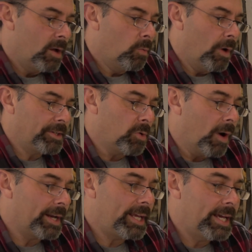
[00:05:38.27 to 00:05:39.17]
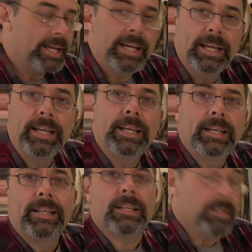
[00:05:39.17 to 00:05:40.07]
120
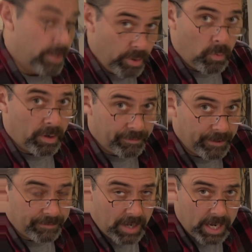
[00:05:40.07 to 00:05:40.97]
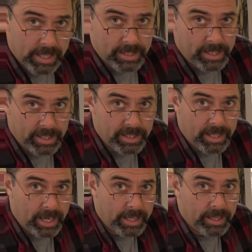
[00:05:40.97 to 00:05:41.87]
is the new 150 because on
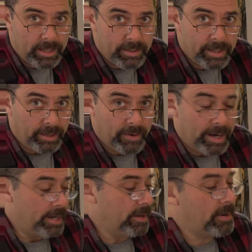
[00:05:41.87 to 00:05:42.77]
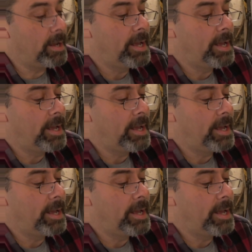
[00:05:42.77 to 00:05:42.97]
this thing right here,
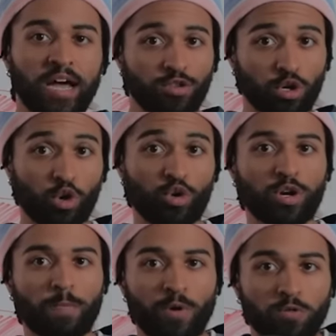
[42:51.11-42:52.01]
the
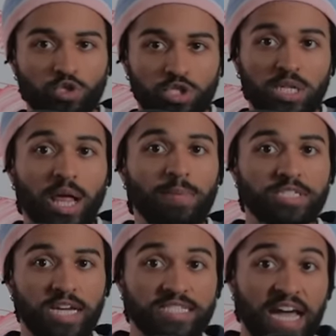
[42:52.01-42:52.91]
current approach to climate
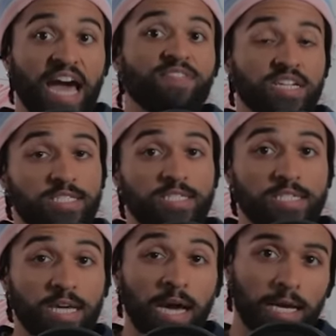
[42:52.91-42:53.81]
change
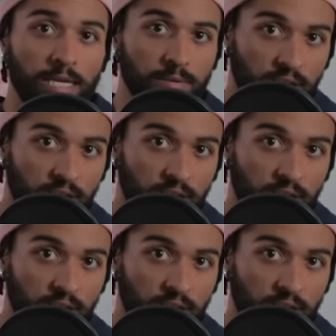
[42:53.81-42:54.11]
advocacy. You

### Problem requirements
Each line from the one containing "[00:05:40.07 to 00:05:40.97]" down to the final line of the records above must be reproduced exactly; no pictures go into the copy.

### Reply
[00:05:40.07 to 00:05:40.97]
[00:05:40.97 to 00:05:41.87]
is the new 150 because on
[00:05:41.87 to 00:05:42.77]
[00:05:42.77 to 00:05:42.97]
this thing right here,
[42:51.11-42:52.01]
the
[42:52.01-42:52.91]
current approach to climate
[42:52.91-42:53.81]
change
[42:53.81-42:54.11]
advocacy. You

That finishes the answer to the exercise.